(Stored data)
* * * * * * * * *
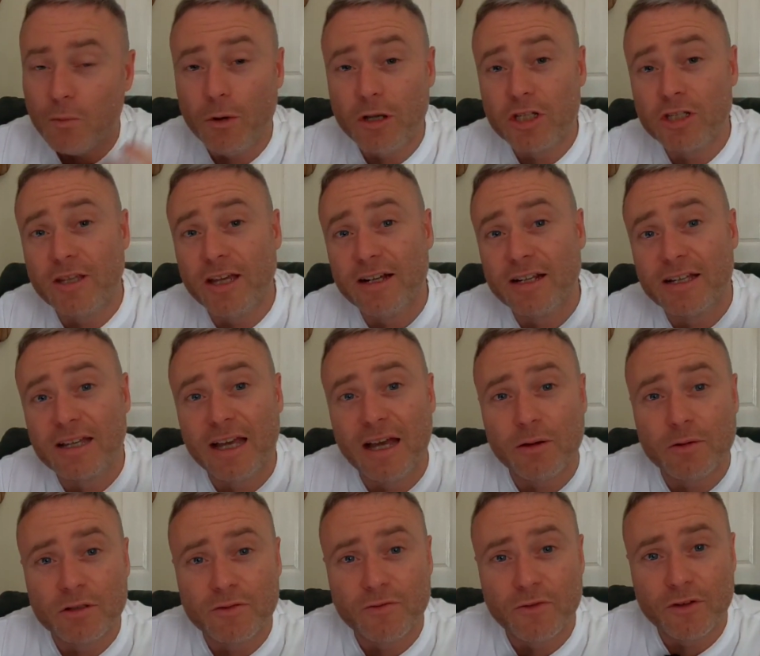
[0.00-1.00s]
which then
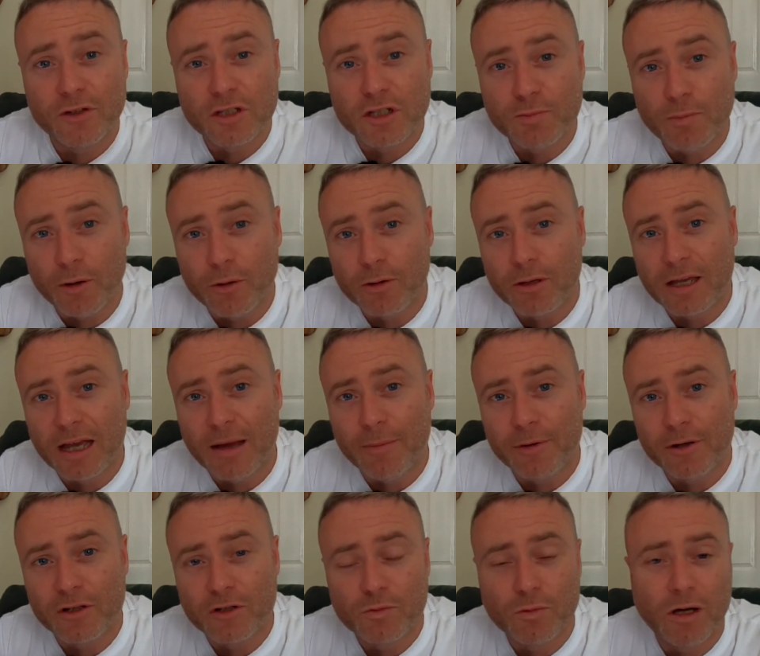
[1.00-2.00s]
accounts for the smoke
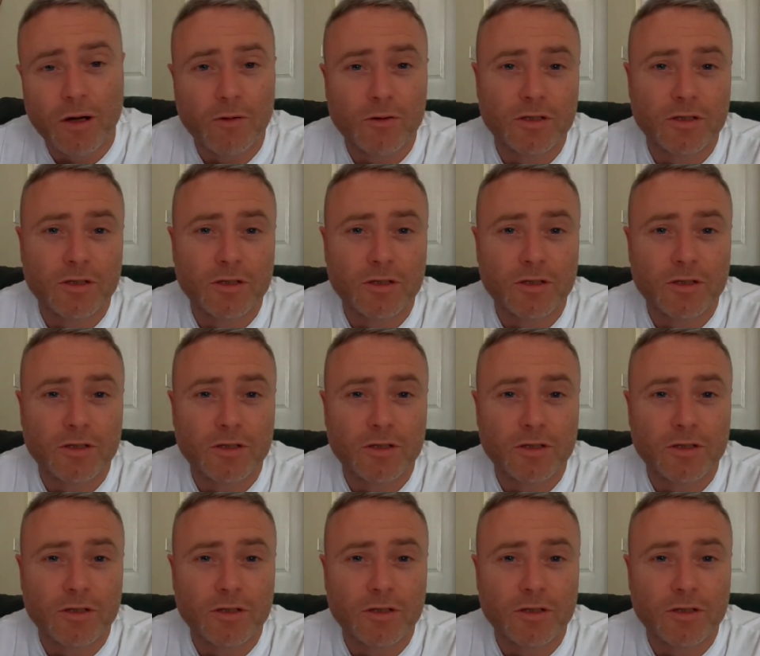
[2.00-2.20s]
gammon as well,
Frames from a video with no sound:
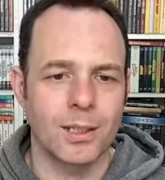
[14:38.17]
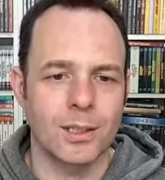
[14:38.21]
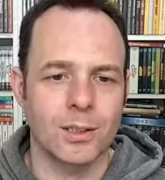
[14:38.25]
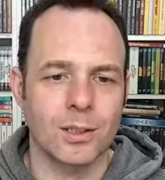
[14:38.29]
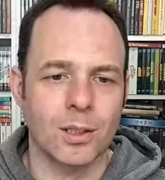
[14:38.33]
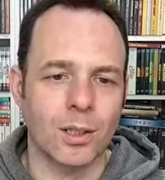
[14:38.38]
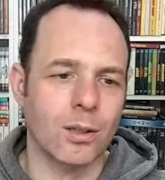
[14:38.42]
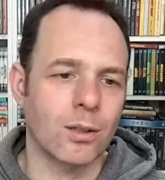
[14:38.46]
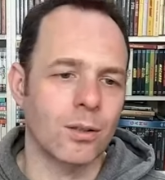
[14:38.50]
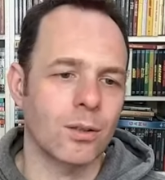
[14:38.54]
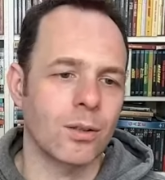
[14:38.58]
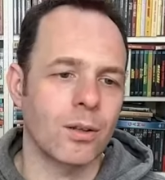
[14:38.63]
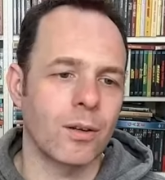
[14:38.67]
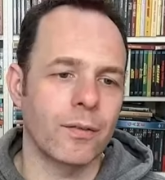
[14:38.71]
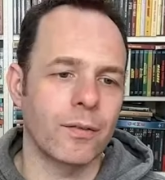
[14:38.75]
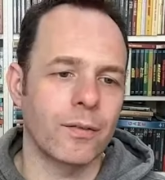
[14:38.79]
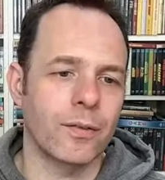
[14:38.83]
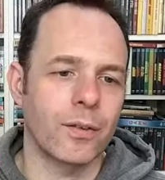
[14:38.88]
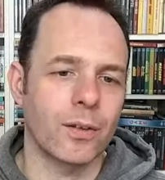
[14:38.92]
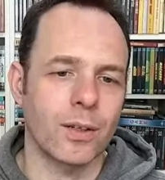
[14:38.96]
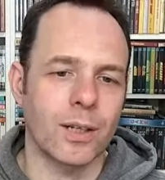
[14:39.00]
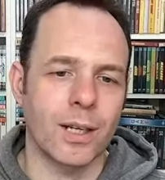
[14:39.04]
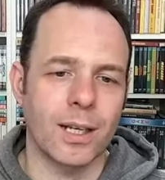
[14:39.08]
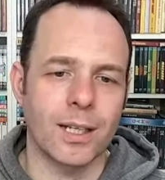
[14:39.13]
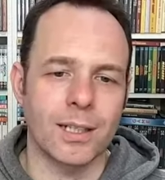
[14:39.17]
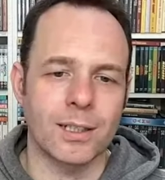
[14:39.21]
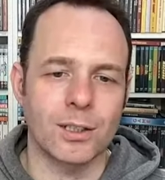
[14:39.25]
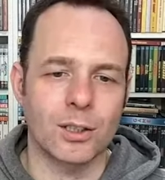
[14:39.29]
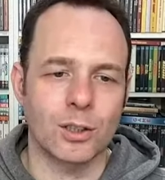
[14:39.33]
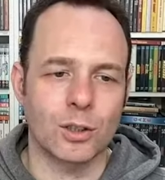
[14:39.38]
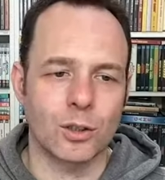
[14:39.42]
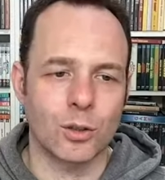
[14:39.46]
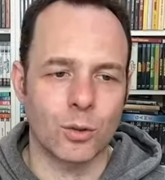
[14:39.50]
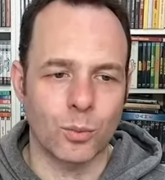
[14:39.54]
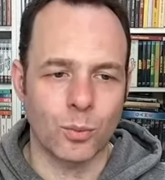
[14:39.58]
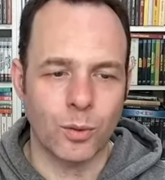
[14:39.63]
Southern Comfort is
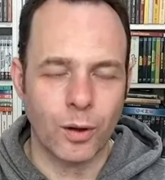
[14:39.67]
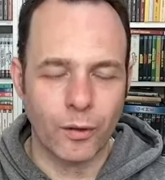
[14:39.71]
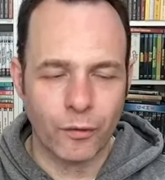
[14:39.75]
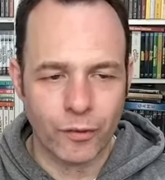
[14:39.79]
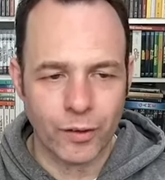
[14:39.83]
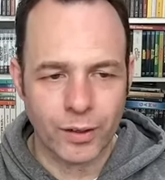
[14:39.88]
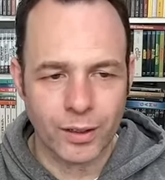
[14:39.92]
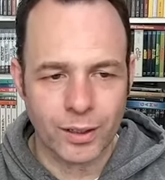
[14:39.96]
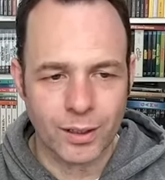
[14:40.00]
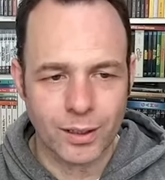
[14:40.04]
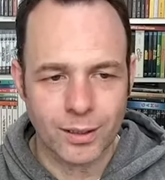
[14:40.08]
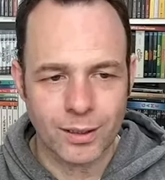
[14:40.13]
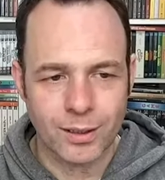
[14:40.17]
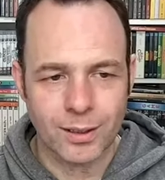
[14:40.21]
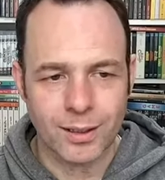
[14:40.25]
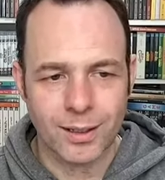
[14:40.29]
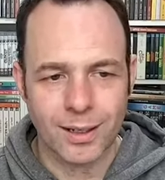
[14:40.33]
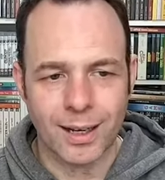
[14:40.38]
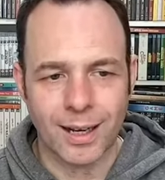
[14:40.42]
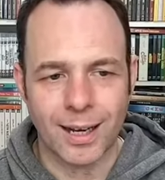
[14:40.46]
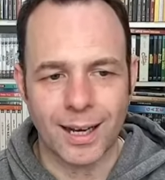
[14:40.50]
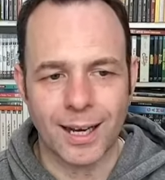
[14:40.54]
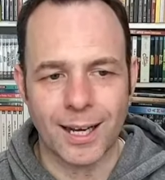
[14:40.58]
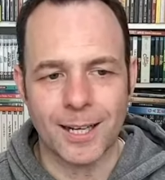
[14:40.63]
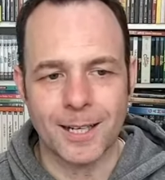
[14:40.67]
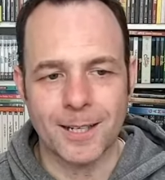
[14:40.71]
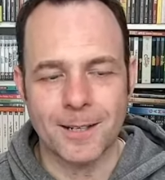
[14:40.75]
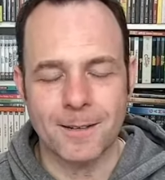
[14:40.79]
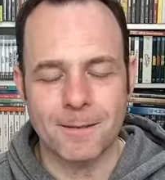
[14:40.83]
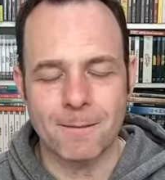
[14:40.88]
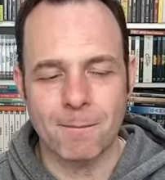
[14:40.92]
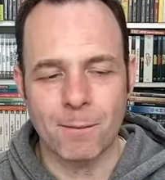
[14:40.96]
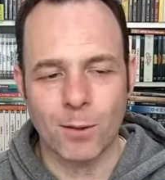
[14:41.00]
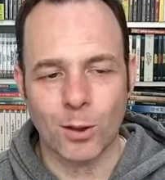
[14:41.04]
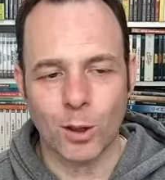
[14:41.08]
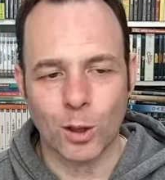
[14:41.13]
terrific.
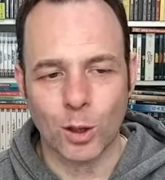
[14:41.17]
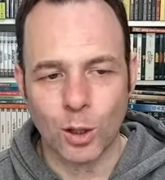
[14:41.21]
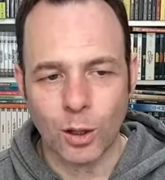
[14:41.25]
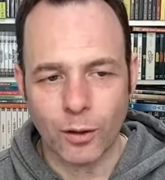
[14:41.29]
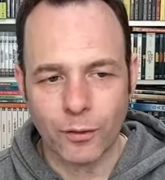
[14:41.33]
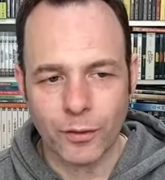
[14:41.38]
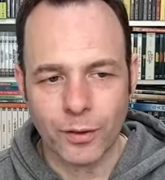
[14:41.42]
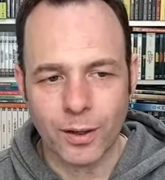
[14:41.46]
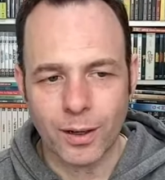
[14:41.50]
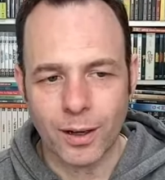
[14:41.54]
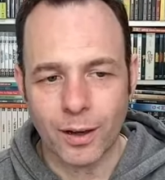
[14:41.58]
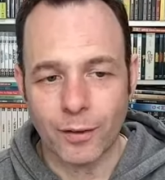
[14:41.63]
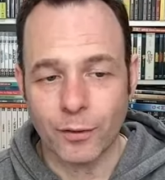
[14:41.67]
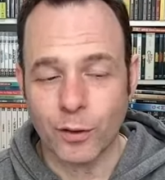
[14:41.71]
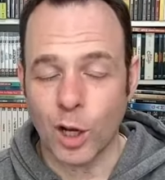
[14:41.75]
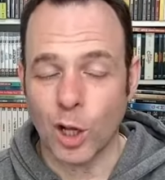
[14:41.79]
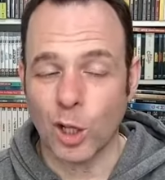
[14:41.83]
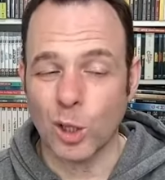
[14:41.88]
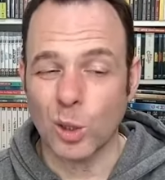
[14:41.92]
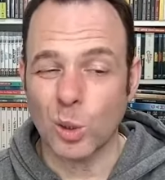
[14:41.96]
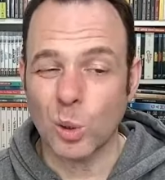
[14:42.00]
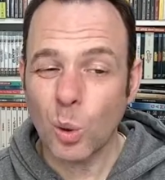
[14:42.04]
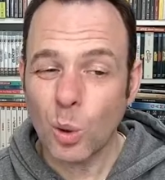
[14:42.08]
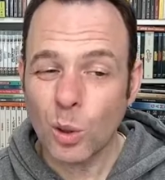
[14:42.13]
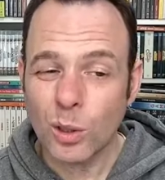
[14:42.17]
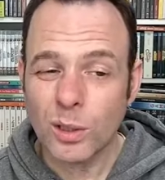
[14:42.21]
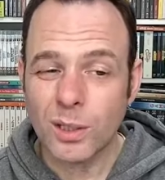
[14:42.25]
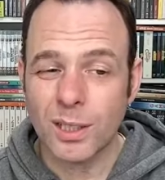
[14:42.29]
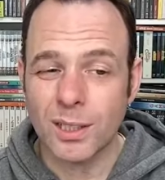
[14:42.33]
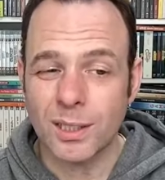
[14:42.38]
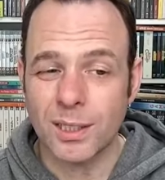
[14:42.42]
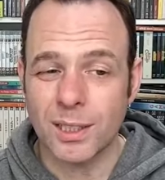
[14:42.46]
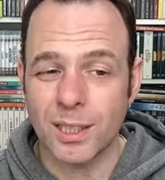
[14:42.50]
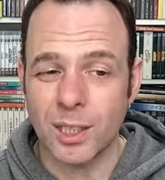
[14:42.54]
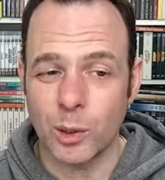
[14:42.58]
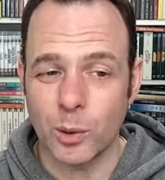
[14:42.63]
I love it. I've got a lot
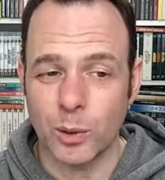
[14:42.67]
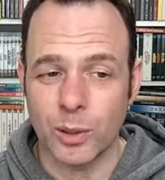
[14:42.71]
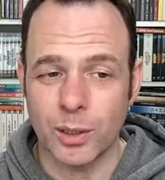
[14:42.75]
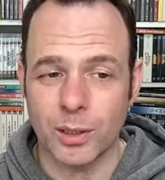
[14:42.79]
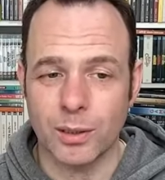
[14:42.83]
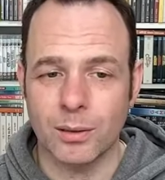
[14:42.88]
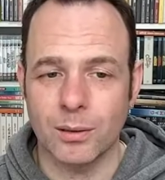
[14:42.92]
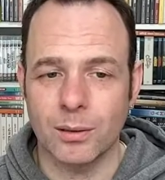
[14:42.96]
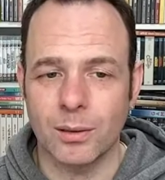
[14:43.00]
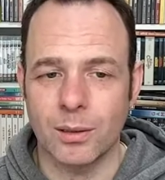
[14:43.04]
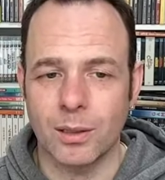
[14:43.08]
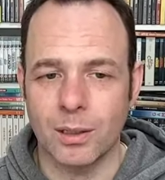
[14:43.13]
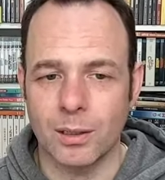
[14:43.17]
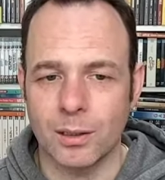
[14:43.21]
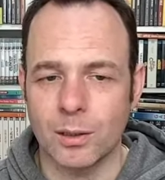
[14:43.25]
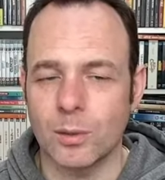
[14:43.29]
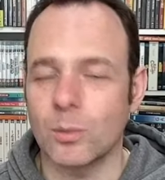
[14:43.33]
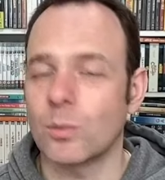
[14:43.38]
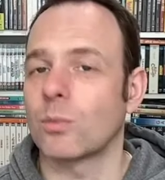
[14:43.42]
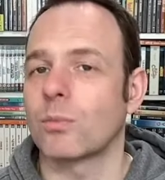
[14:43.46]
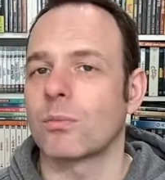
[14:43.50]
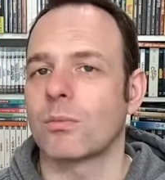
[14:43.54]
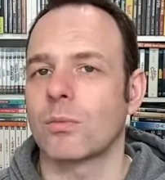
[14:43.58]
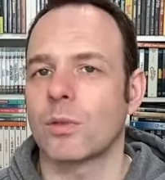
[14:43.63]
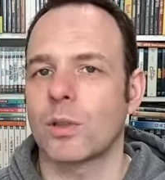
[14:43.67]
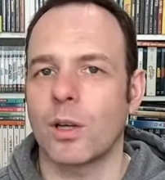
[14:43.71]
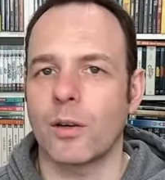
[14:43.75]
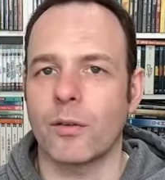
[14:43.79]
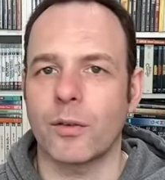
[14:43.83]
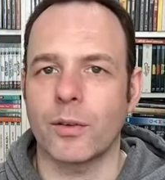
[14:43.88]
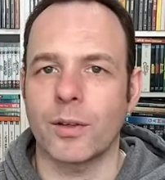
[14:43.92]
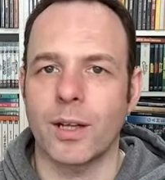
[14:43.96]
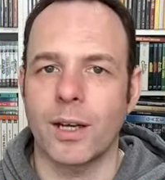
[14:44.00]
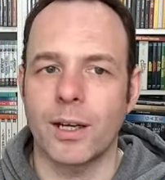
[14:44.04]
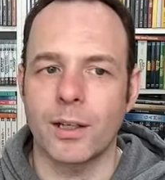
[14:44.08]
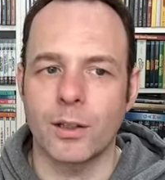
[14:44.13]
to say on it, and I'll
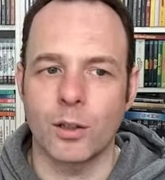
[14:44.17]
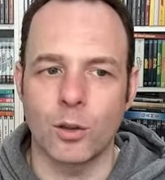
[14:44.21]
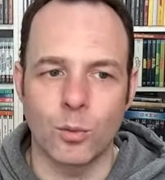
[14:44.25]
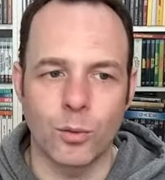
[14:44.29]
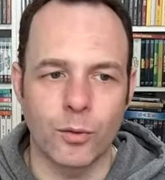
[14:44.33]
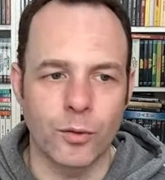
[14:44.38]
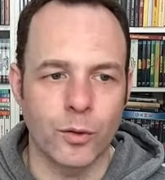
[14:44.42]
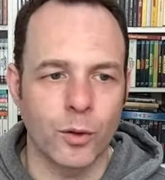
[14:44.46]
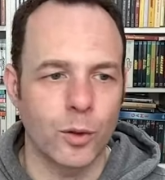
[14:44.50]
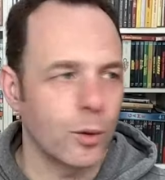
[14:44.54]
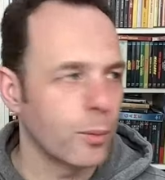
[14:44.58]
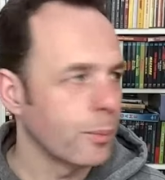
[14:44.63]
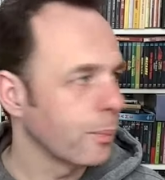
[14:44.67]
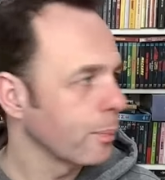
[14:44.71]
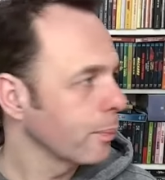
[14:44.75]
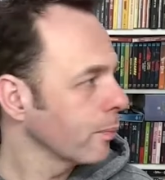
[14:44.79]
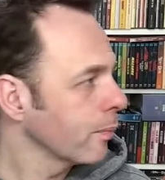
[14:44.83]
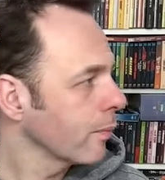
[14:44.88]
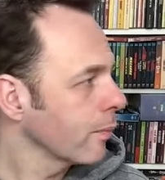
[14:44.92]
cover that in the review.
* * * * * * * * *
[Exercise instructions] A faithful, word-for-word version of the records above is needed, with no images in it.

[Your response]
[0.00-1.00s]
which then
[1.00-2.00s]
accounts for the smoke
[2.00-2.20s]
gammon as well,
Frames from a video with no sound:
[14:38.17]
[14:38.21]
[14:38.25]
[14:38.29]
[14:38.33]
[14:38.38]
[14:38.42]
[14:38.46]
[14:38.50]
[14:38.54]
[14:38.58]
[14:38.63]
[14:38.67]
[14:38.71]
[14:38.75]
[14:38.79]
[14:38.83]
[14:38.88]
[14:38.92]
[14:38.96]
[14:39.00]
[14:39.04]
[14:39.08]
[14:39.13]
[14:39.17]
[14:39.21]
[14:39.25]
[14:39.29]
[14:39.33]
[14:39.38]
[14:39.42]
[14:39.46]
[14:39.50]
[14:39.54]
[14:39.58]
[14:39.63]
Southern Comfort is
[14:39.67]
[14:39.71]
[14:39.75]
[14:39.79]
[14:39.83]
[14:39.88]
[14:39.92]
[14:39.96]
[14:40.00]
[14:40.04]
[14:40.08]
[14:40.13]
[14:40.17]
[14:40.21]
[14:40.25]
[14:40.29]
[14:40.33]
[14:40.38]
[14:40.42]
[14:40.46]
[14:40.50]
[14:40.54]
[14:40.58]
[14:40.63]
[14:40.67]
[14:40.71]
[14:40.75]
[14:40.79]
[14:40.83]
[14:40.88]
[14:40.92]
[14:40.96]
[14:41.00]
[14:41.04]
[14:41.08]
[14:41.13]
terrific.
[14:41.17]
[14:41.21]
[14:41.25]
[14:41.29]
[14:41.33]
[14:41.38]
[14:41.42]
[14:41.46]
[14:41.50]
[14:41.54]
[14:41.58]
[14:41.63]
[14:41.67]
[14:41.71]
[14:41.75]
[14:41.79]
[14:41.83]
[14:41.88]
[14:41.92]
[14:41.96]
[14:42.00]
[14:42.04]
[14:42.08]
[14:42.13]
[14:42.17]
[14:42.21]
[14:42.25]
[14:42.29]
[14:42.33]
[14:42.38]
[14:42.42]
[14:42.46]
[14:42.50]
[14:42.54]
[14:42.58]
[14:42.63]
I love it. I've got a lot
[14:42.67]
[14:42.71]
[14:42.75]
[14:42.79]
[14:42.83]
[14:42.88]
[14:42.92]
[14:42.96]
[14:43.00]
[14:43.04]
[14:43.08]
[14:43.13]
[14:43.17]
[14:43.21]
[14:43.25]
[14:43.29]
[14:43.33]
[14:43.38]
[14:43.42]
[14:43.46]
[14:43.50]
[14:43.54]
[14:43.58]
[14:43.63]
[14:43.67]
[14:43.71]
[14:43.75]
[14:43.79]
[14:43.83]
[14:43.88]
[14:43.92]
[14:43.96]
[14:44.00]
[14:44.04]
[14:44.08]
[14:44.13]
to say on it, and I'll
[14:44.17]
[14:44.21]
[14:44.25]
[14:44.29]
[14:44.33]
[14:44.38]
[14:44.42]
[14:44.46]
[14:44.50]
[14:44.54]
[14:44.58]
[14:44.63]
[14:44.67]
[14:44.71]
[14:44.75]
[14:44.79]
[14:44.83]
[14:44.88]
[14:44.92]
cover that in the review.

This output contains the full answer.